A Participant who experienced a Separation from Service prior to January 5, 2005 who was not otherwise entitled to a benefit under the Plan pursuant to the other provisions of Section 5 of the Plan was entitled to receive a retirement benefit pursuant to this Section 4 if he satisfied the following criteria as of the date of his Separation from Service:

 

(a)       the Participant was then at least age fifty (50);

 

(b)       the Participant was then credited with at least six (6) complete years of Continuous Service;

 

(c)       for at least five (5) of those years of Continuous Service, the Participant held a position of Senior Vice President or higher;

 

(d)       the Participant was not terminated for “Cause”, as defined in Section 2(f) below; and

 

(e)       the Participant did not qualify for any retirement income benefits under any other plan maintained by the Company and its Affiliates.

 

The monthly benefit payable pursuant to this Section 4 is payable each calendar month for the life of the Participant on or before the 15th day of the calendar month, commencing with the third calendar month following the calendar month which contains the effective date of the Participant’s Separation from Service.

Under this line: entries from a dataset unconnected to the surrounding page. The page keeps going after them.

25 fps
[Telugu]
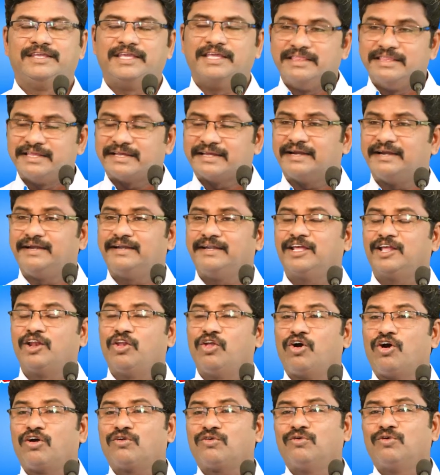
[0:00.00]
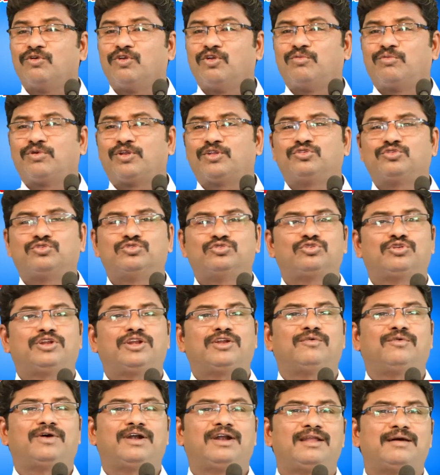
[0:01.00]
ఎందుకంటే లోకంలో
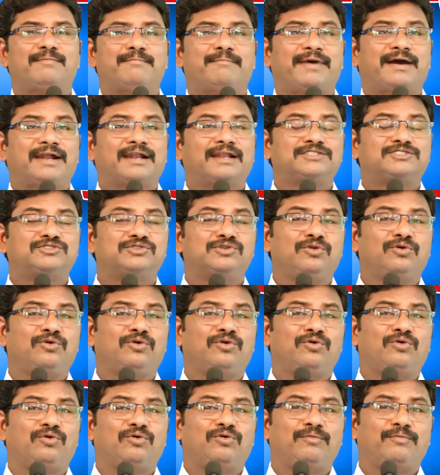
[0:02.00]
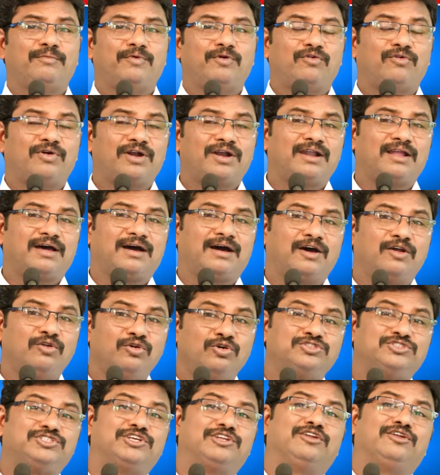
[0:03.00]
బ్రతుకుతున్న వాళ్ళ మనసులో వాళ్ళ
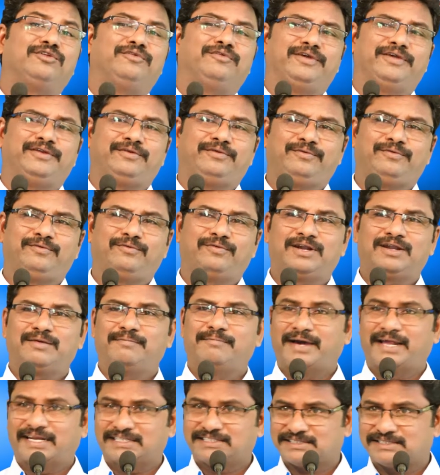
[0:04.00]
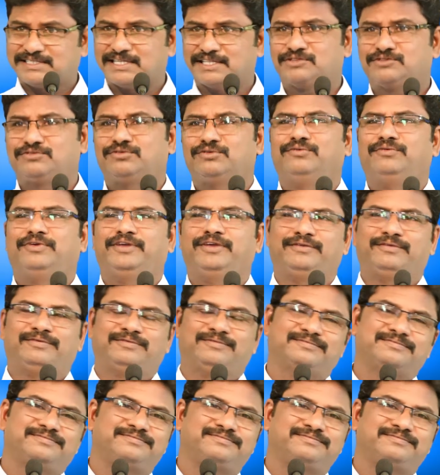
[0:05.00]
ఆలోచనలు వేరు వాళ్ళ మనస్తత్వం వేరు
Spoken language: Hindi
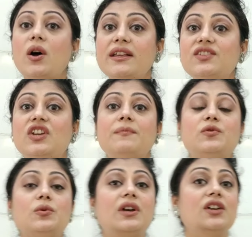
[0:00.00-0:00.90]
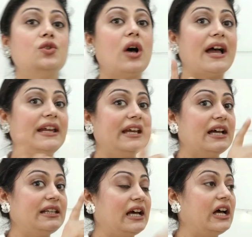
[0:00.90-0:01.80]
और इस जंपसूट का जो
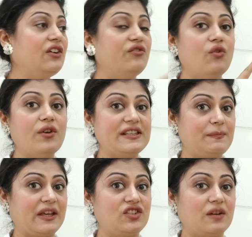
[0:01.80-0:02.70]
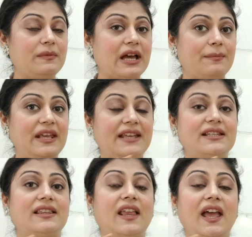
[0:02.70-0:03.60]
आइडिया था वो इस पिक्चर में आप
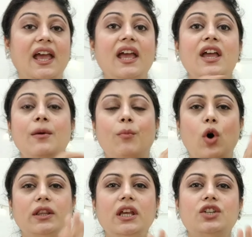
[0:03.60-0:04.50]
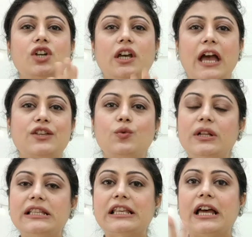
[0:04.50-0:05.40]
देख सकते हैं बहुत ही अच्छा
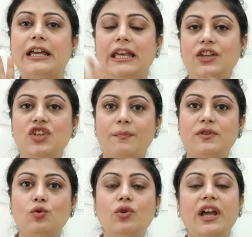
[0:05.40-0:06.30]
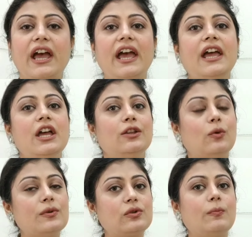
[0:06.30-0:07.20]
कैजुअल सा ये जंपसूट है
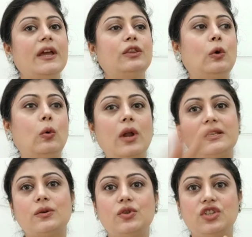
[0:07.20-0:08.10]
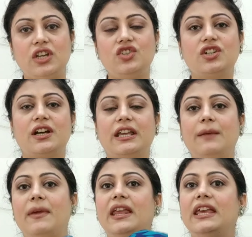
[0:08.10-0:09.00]
तो उसको मैं थोड़ा सा कुछ चेंज
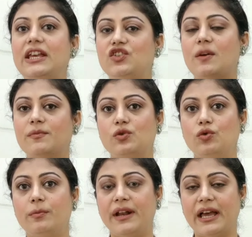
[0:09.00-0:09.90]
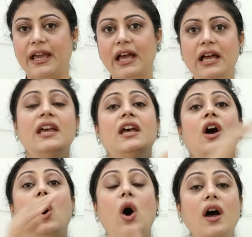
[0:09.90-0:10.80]
करके मैंने ये जंपसूट बनाया
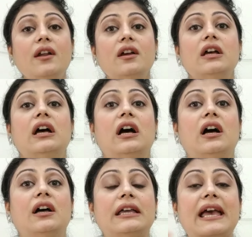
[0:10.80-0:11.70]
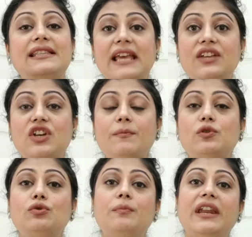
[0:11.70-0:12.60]
और आ, ऐसे ही
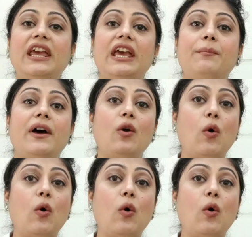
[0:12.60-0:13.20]
जंपसूट मैंने एक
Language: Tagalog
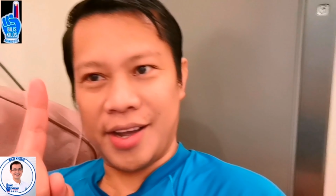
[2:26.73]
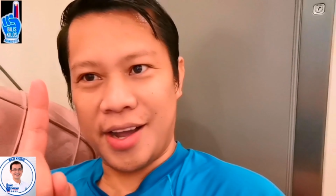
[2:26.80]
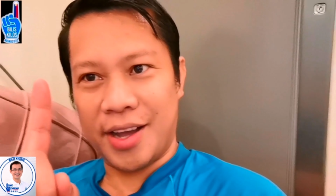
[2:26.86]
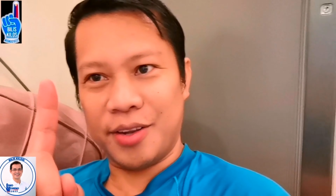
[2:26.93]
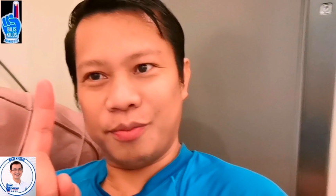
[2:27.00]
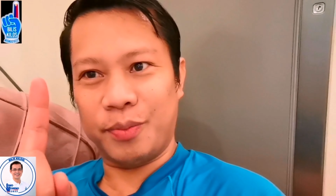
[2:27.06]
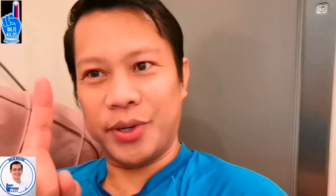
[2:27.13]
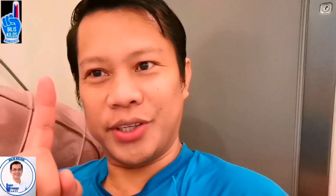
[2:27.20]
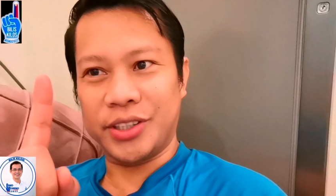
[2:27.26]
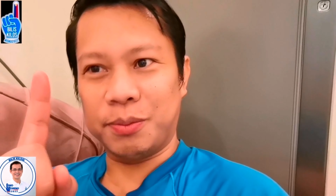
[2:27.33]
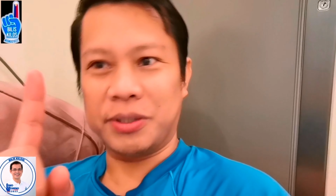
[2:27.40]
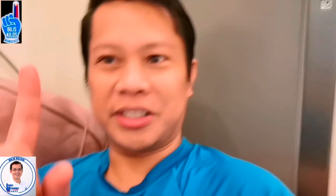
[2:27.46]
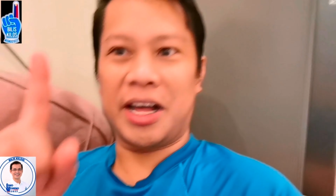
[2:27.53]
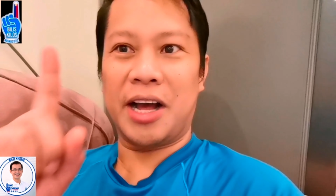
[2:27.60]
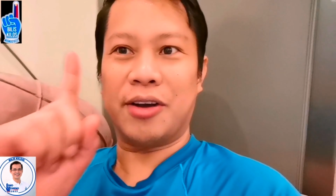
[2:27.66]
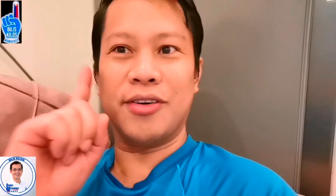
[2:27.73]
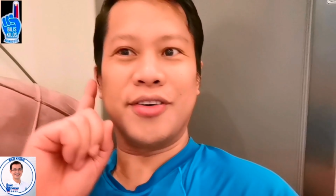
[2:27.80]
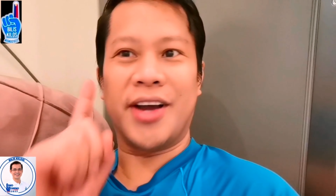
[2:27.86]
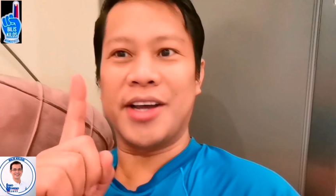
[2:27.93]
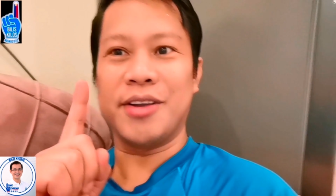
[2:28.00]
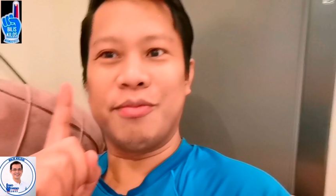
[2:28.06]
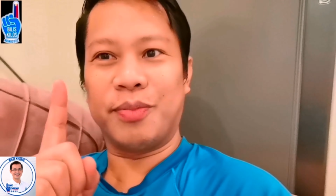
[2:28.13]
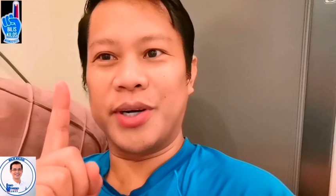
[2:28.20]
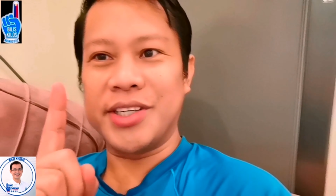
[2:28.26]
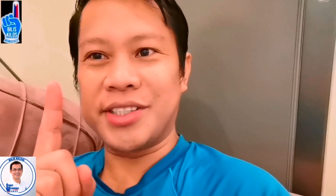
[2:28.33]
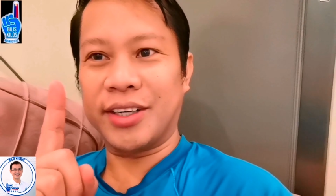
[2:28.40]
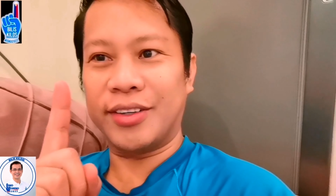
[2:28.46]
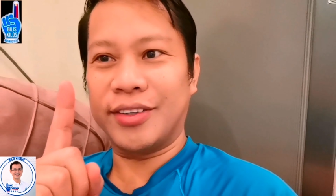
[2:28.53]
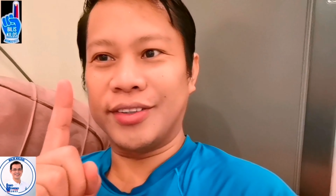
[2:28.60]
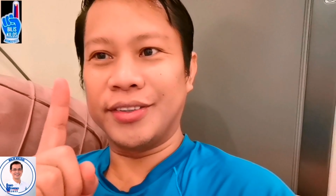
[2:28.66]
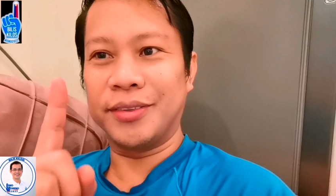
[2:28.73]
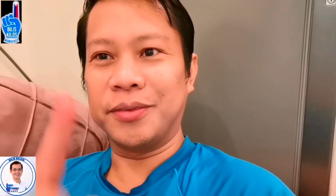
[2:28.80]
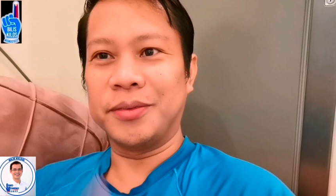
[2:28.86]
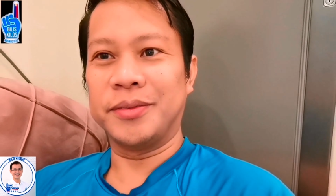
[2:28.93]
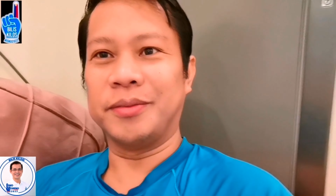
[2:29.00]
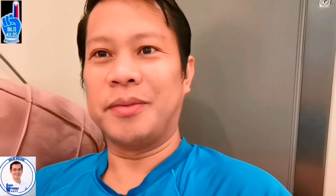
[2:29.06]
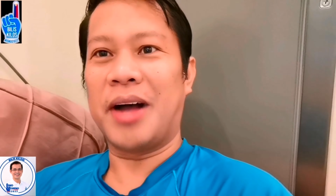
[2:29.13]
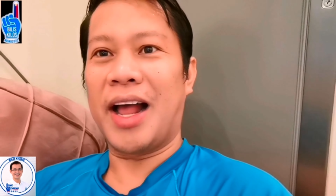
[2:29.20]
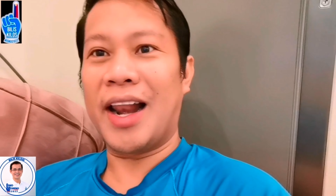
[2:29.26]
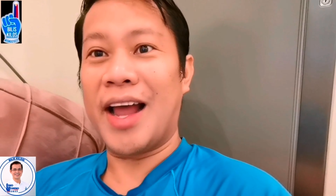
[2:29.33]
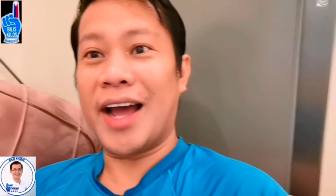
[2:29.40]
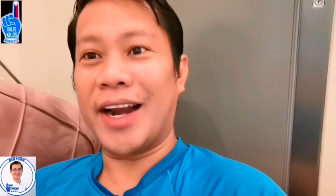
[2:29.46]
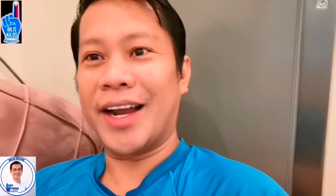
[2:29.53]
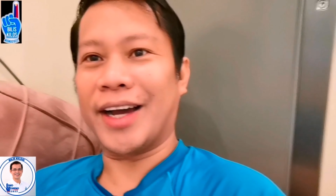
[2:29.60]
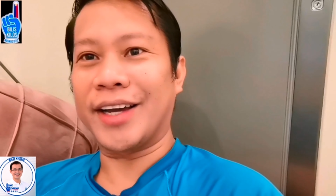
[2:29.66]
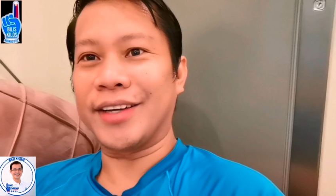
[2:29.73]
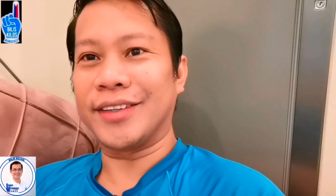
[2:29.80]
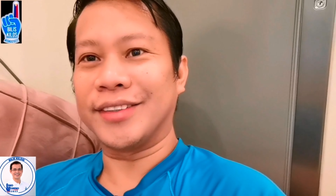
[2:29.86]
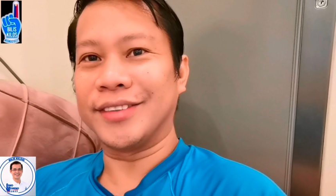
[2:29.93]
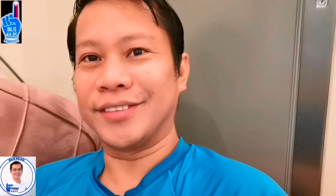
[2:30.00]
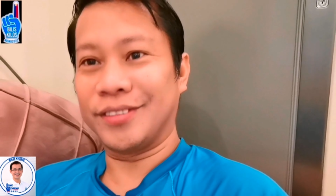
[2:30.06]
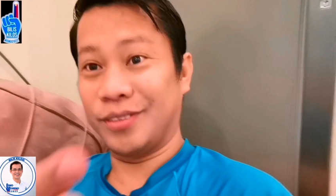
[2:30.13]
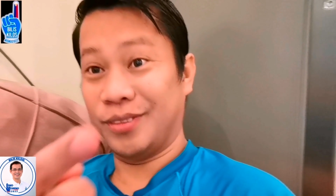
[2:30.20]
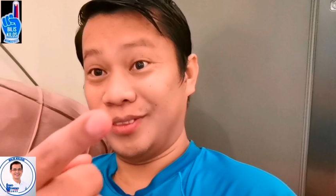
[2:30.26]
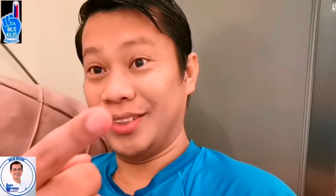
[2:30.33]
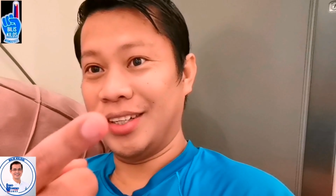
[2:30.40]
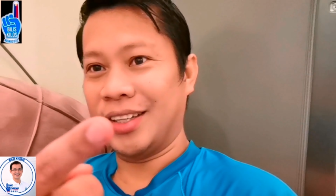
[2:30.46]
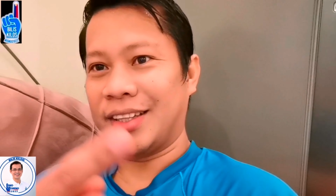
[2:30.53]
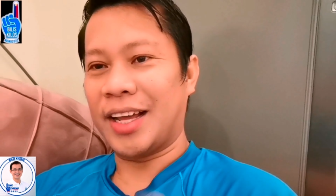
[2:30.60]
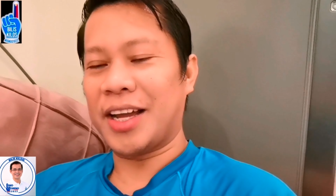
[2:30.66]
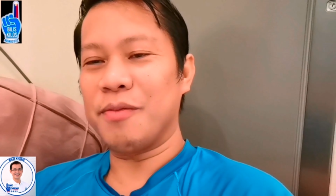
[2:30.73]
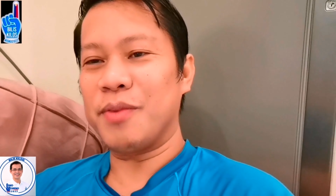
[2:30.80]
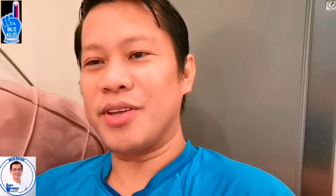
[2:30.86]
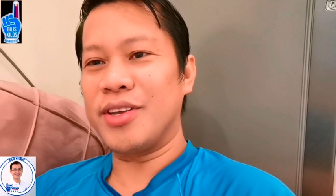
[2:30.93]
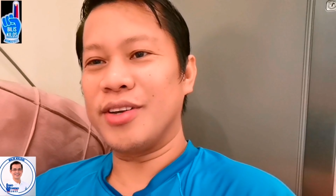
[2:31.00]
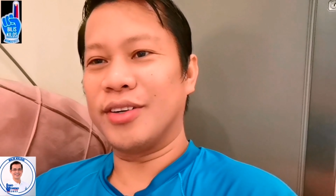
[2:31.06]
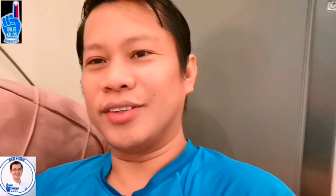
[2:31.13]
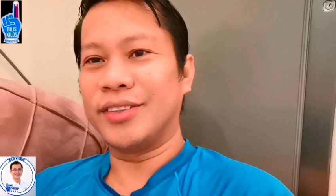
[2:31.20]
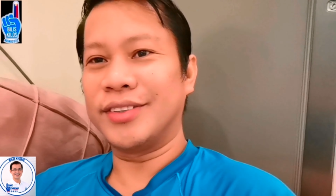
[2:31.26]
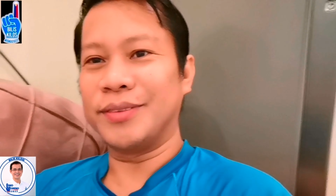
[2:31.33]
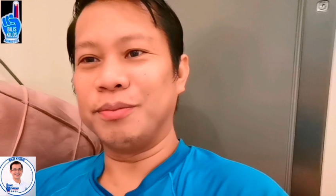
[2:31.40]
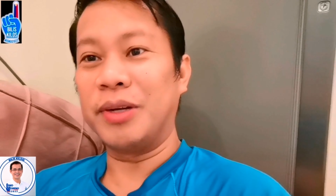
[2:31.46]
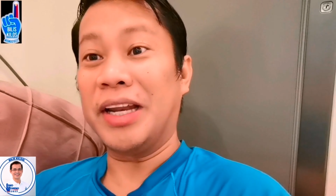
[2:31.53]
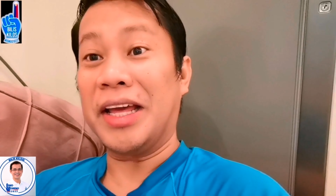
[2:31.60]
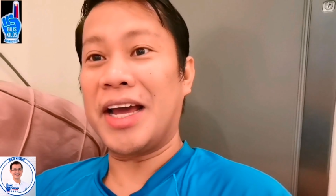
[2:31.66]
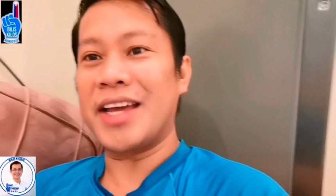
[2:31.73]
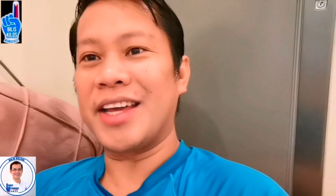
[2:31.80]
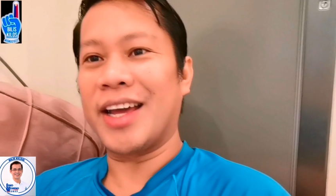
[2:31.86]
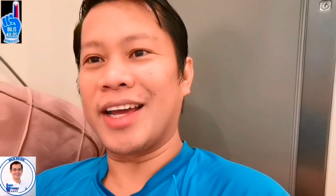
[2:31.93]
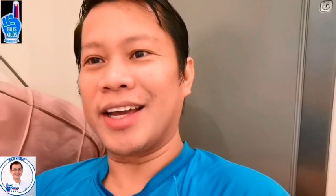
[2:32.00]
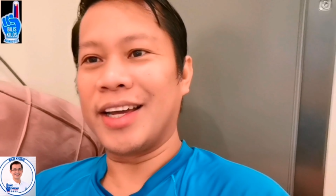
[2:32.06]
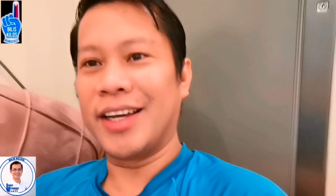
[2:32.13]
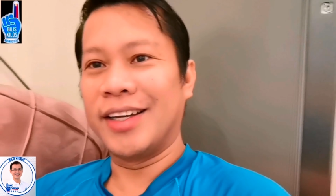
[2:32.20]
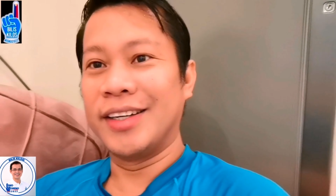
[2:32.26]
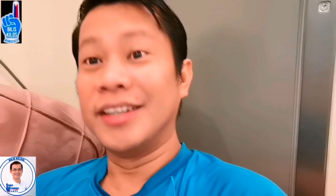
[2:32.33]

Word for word: God first. Basta ako, God first ako. Paala na kayo. Tanggapin nyo. Binigay eh.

The Accrued Benefit provided under this Section 4 shall be an amount, expressed as a monthly, single-life annuity, determined by the Compensation and Stock Option Committee of the Board in its sole discretion; provided, however, that no Accrued Benefit determined under this Section 4 shall exceed a monthly benefit of $1,000. Notwithstanding the foregoing, the early retirement benefits payable under Section 4 shall only be payable in the form of a monthly, single-life annuity.

 

In determining any Participant’s eligibility for a nominal retirement benefit under this Section 4, the Compensation and Stock Option Committee of the Board had the discretion to waive any one or more of the criteria set forth in Subsections (a) though (e) above.